TASK TO COMPLETE. When you copy the data, keep every line exactly as written and skip the pictures.

Collected data:
# # # # #
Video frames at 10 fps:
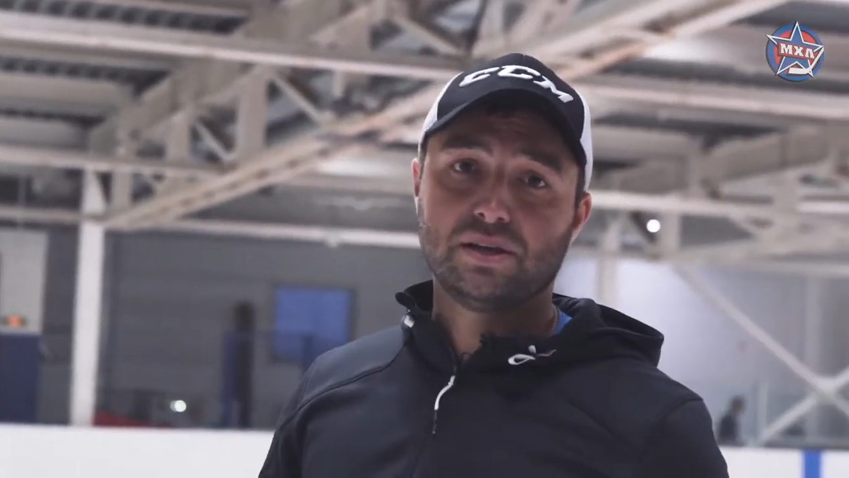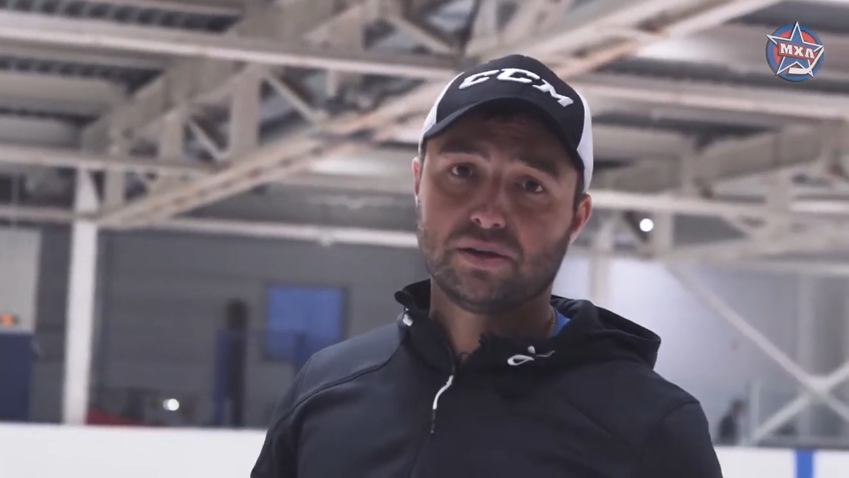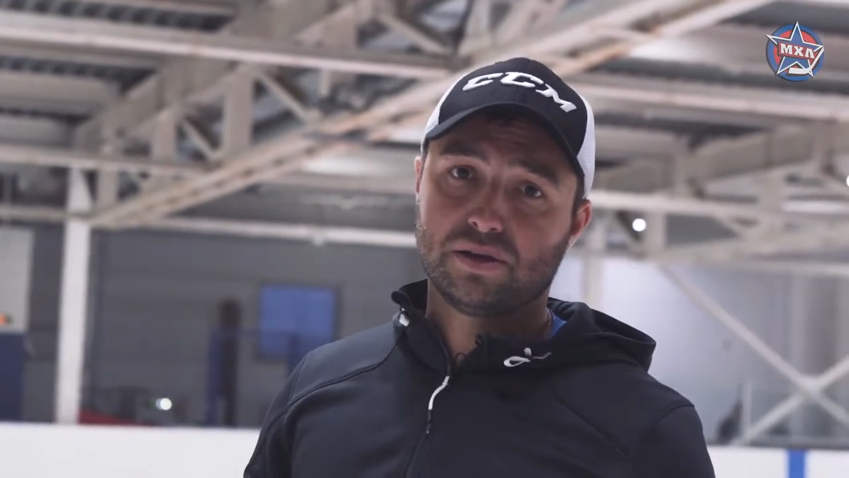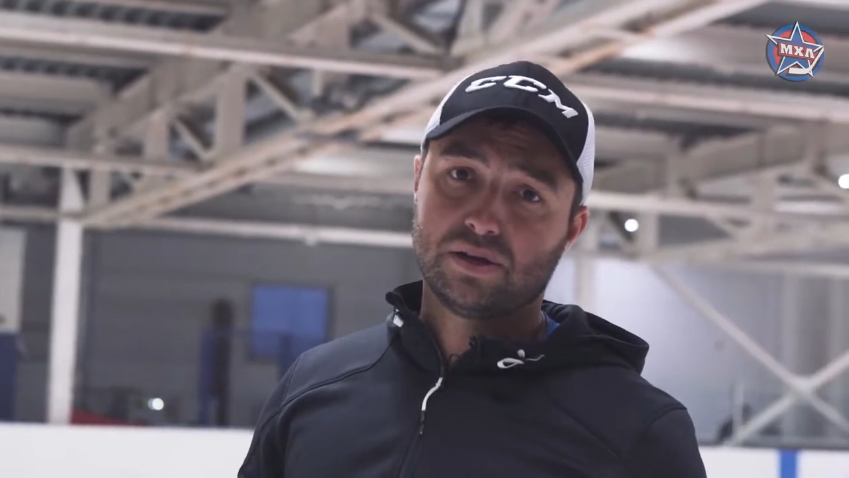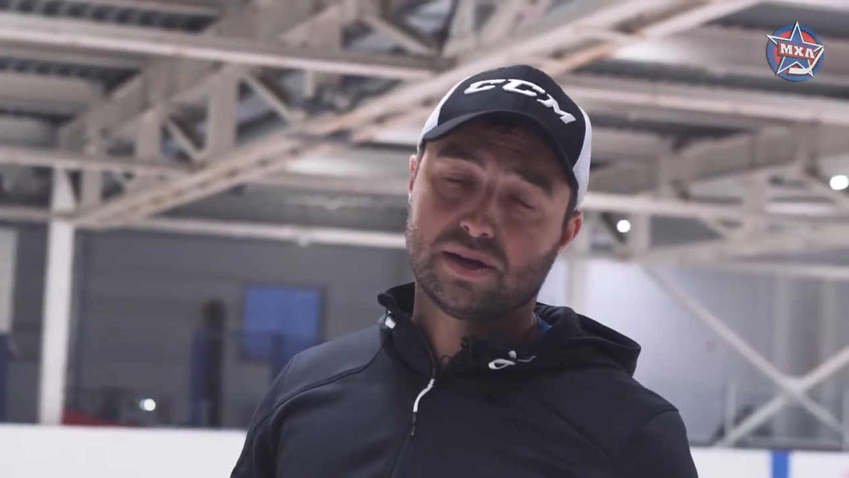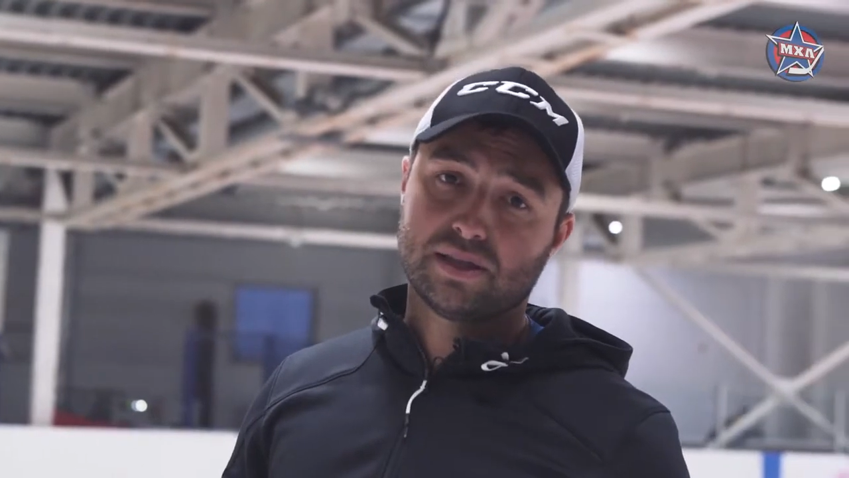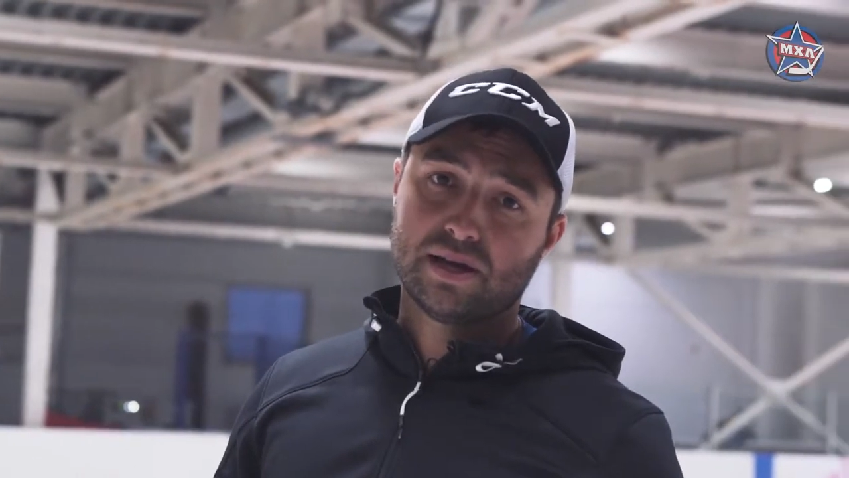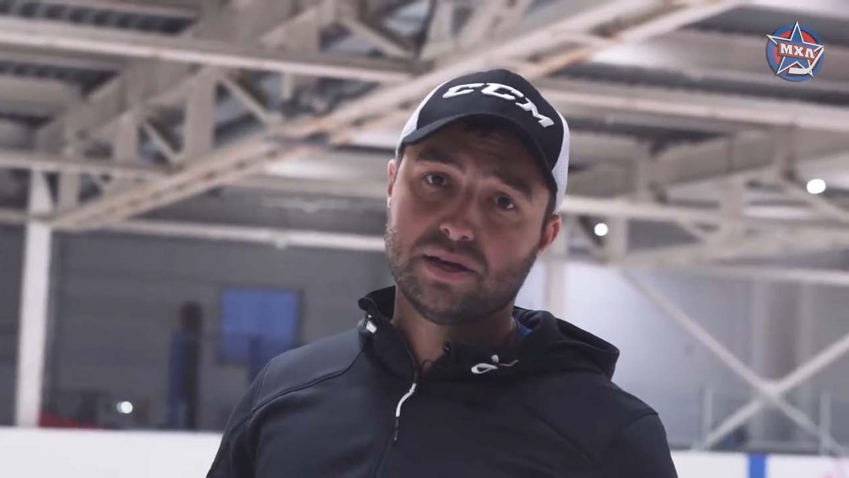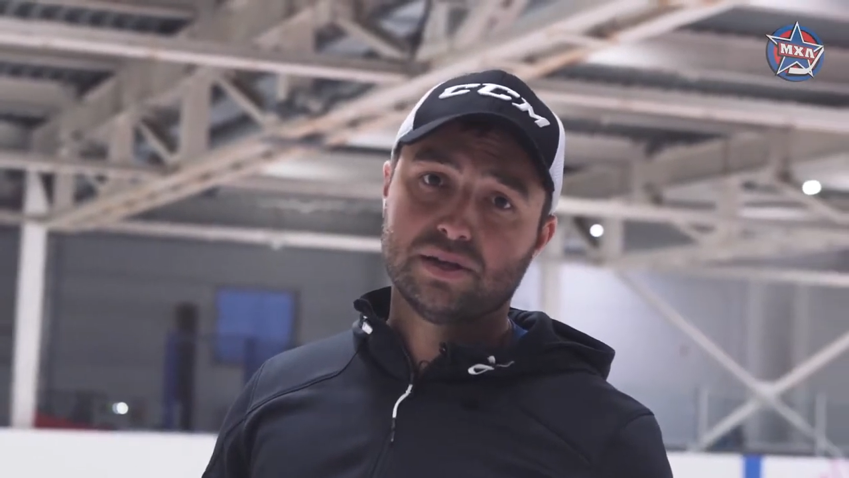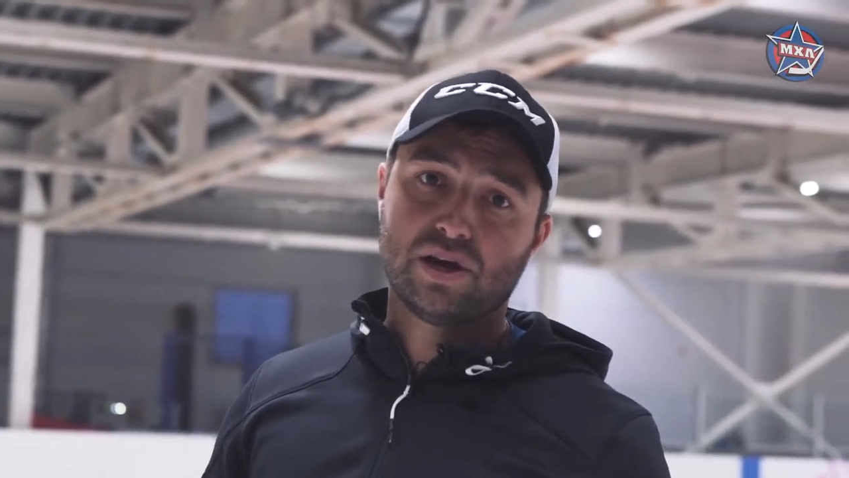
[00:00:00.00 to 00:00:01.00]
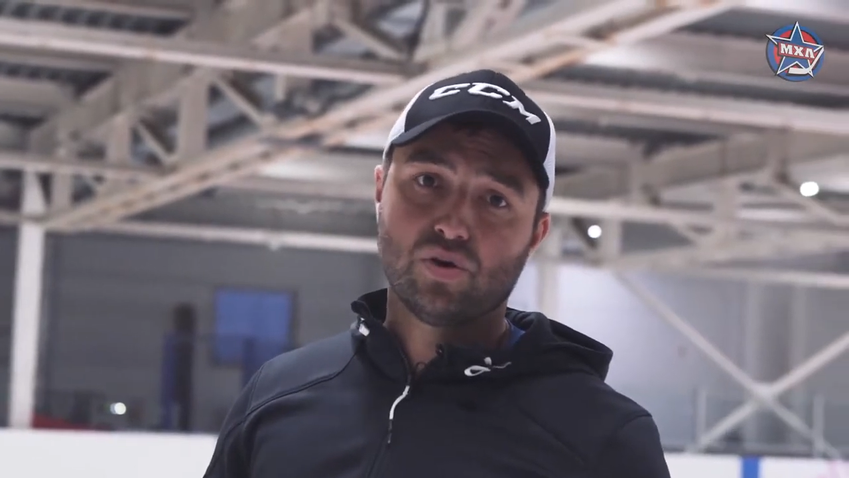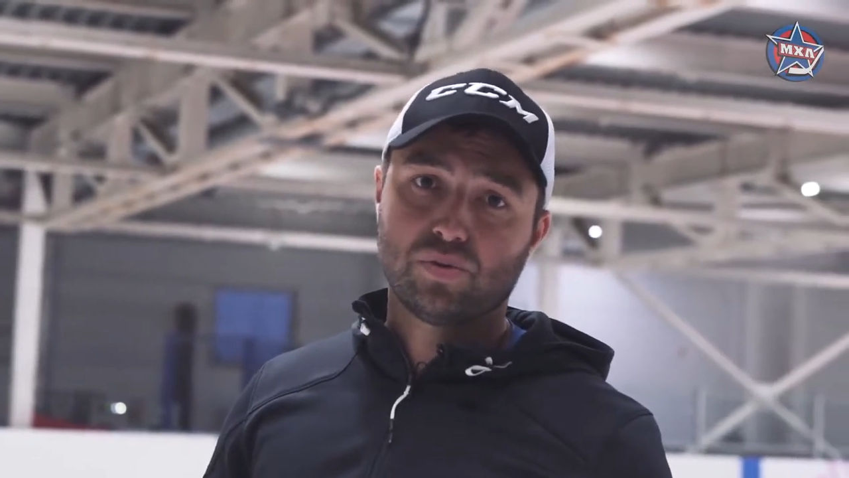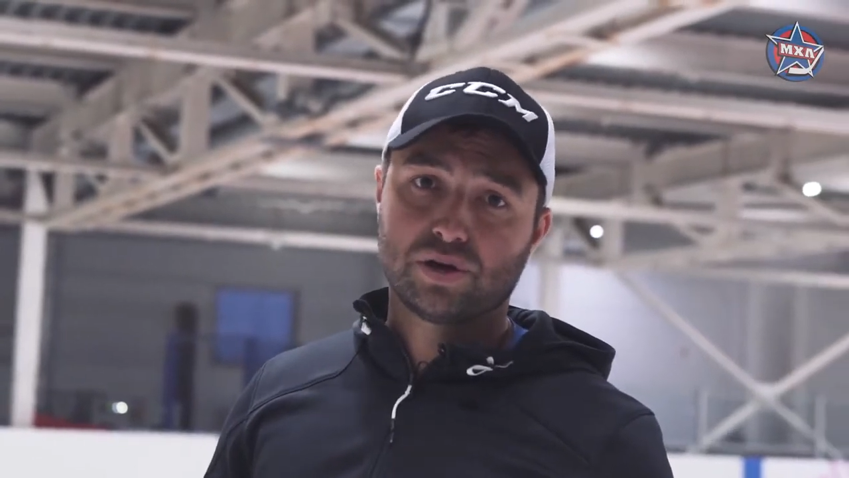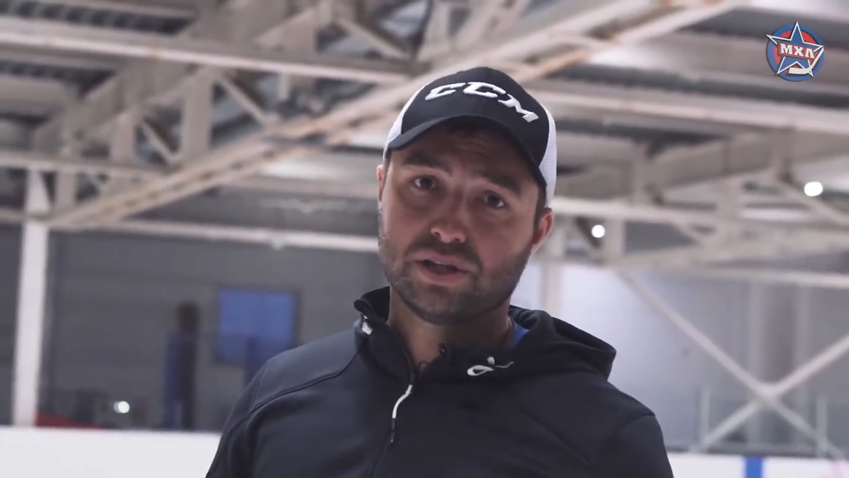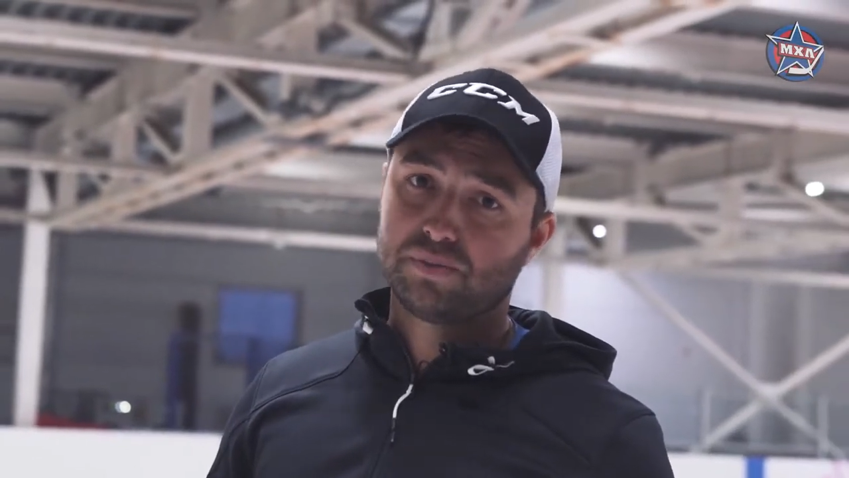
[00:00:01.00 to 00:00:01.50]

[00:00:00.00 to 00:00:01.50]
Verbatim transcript: Это катание на ребрах, это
# # # # #
WRITTEN SOLUTION.
Video frames at 10 fps:
[00:00:00.00 to 00:00:01.00]
[00:00:01.00 to 00:00:01.50]

[00:00:00.00 to 00:00:01.50]
Verbatim transcript: Это катание на ребрах, это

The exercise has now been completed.